--- DATA FOR REVIEW Enclosed Below ---

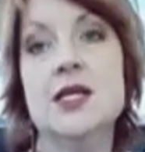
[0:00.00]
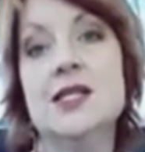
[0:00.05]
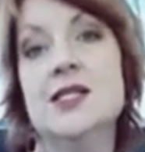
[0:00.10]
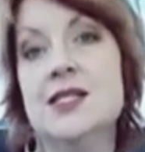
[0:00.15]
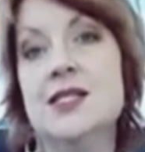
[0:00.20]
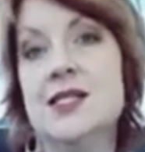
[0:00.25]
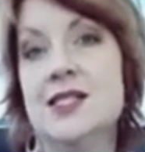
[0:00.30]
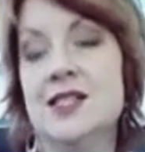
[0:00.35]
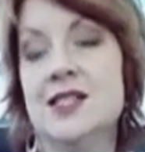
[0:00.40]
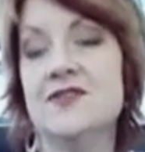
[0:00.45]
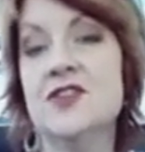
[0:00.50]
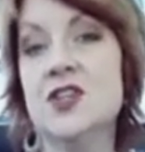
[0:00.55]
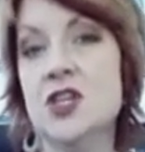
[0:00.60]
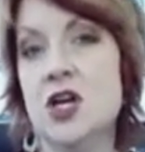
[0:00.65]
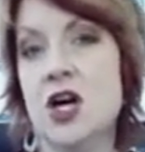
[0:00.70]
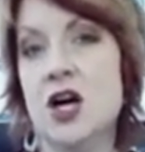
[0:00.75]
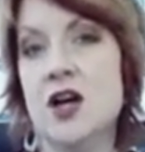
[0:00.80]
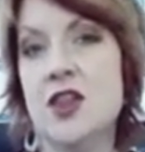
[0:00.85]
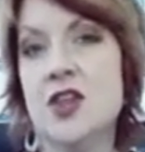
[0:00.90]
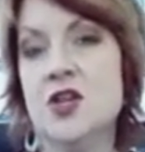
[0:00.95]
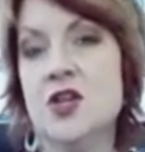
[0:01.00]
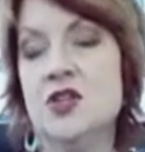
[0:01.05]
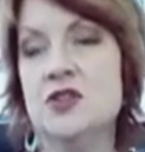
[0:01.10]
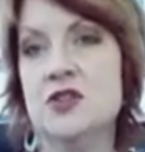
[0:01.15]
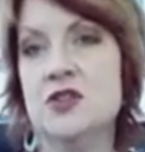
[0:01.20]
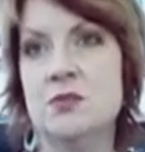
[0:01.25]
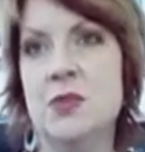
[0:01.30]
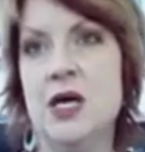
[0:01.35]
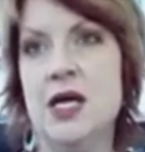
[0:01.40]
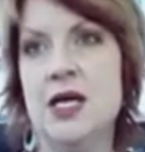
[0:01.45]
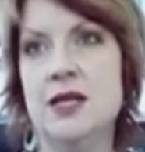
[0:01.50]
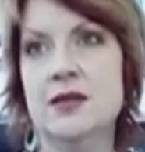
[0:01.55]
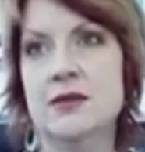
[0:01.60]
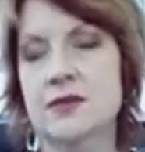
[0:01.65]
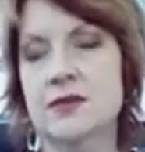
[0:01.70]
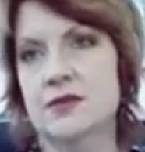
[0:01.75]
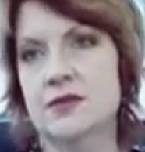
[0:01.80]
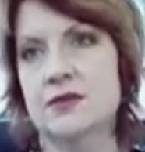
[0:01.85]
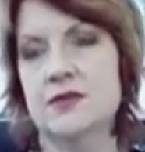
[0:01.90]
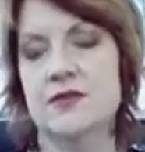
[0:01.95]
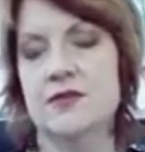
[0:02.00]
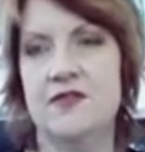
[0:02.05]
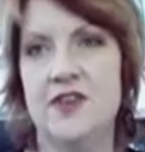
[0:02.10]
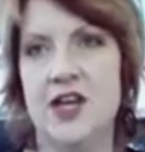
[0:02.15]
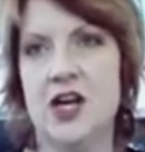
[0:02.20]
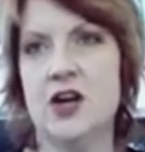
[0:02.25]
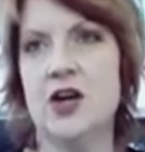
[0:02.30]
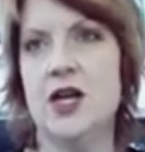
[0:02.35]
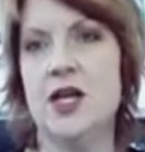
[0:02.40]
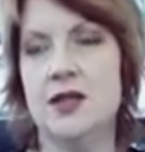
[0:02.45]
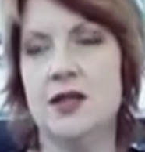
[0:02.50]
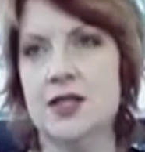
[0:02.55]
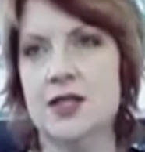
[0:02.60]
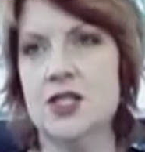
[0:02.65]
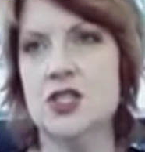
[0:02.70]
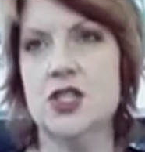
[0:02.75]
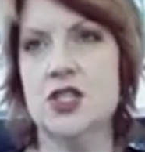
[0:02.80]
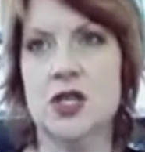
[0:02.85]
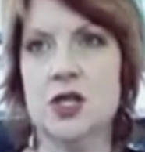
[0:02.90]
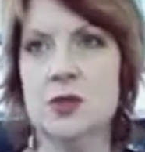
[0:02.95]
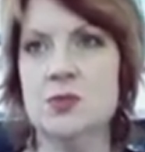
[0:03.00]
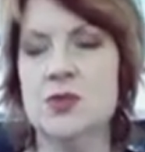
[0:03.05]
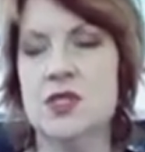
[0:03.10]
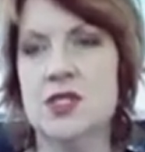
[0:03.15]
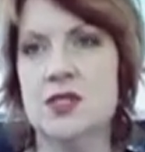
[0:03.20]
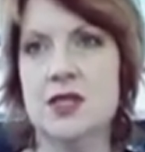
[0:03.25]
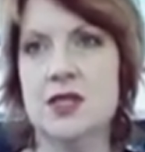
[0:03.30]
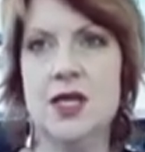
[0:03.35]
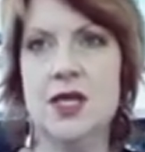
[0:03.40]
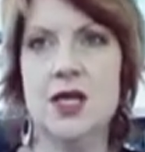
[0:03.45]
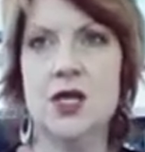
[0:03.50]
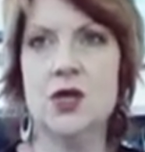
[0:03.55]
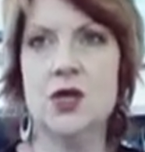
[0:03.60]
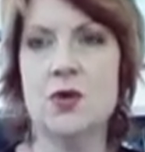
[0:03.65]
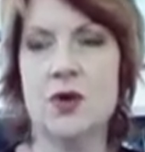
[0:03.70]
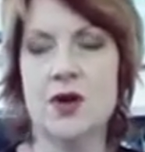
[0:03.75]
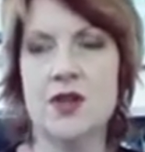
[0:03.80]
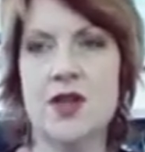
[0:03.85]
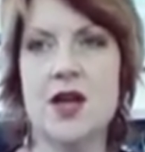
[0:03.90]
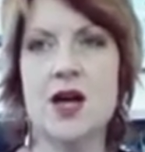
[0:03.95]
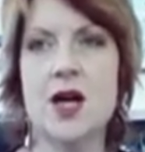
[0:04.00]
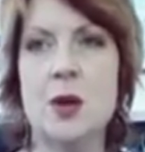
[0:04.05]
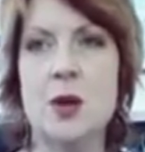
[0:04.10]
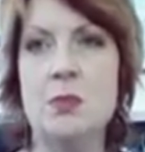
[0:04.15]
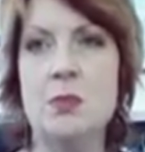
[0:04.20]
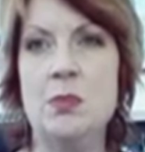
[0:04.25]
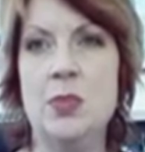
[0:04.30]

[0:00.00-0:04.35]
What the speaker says: Different authors might vary the terms here or there,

--- End of Enclosed DATA FOR REVIEW ---

### WHAT YOU HAVE TO DO
Output nothing except an exact copy of the records above, with the images left out.

### SOLUTION TO THE EXERCISE
[0:00.00]
[0:00.05]
[0:00.10]
[0:00.15]
[0:00.20]
[0:00.25]
[0:00.30]
[0:00.35]
[0:00.40]
[0:00.45]
[0:00.50]
[0:00.55]
[0:00.60]
[0:00.65]
[0:00.70]
[0:00.75]
[0:00.80]
[0:00.85]
[0:00.90]
[0:00.95]
[0:01.00]
[0:01.05]
[0:01.10]
[0:01.15]
[0:01.20]
[0:01.25]
[0:01.30]
[0:01.35]
[0:01.40]
[0:01.45]
[0:01.50]
[0:01.55]
[0:01.60]
[0:01.65]
[0:01.70]
[0:01.75]
[0:01.80]
[0:01.85]
[0:01.90]
[0:01.95]
[0:02.00]
[0:02.05]
[0:02.10]
[0:02.15]
[0:02.20]
[0:02.25]
[0:02.30]
[0:02.35]
[0:02.40]
[0:02.45]
[0:02.50]
[0:02.55]
[0:02.60]
[0:02.65]
[0:02.70]
[0:02.75]
[0:02.80]
[0:02.85]
[0:02.90]
[0:02.95]
[0:03.00]
[0:03.05]
[0:03.10]
[0:03.15]
[0:03.20]
[0:03.25]
[0:03.30]
[0:03.35]
[0:03.40]
[0:03.45]
[0:03.50]
[0:03.55]
[0:03.60]
[0:03.65]
[0:03.70]
[0:03.75]
[0:03.80]
[0:03.85]
[0:03.90]
[0:03.95]
[0:04.00]
[0:04.05]
[0:04.10]
[0:04.15]
[0:04.20]
[0:04.25]
[0:04.30]

[0:00.00-0:04.35]
What the speaker says: Different authors might vary the terms here or there,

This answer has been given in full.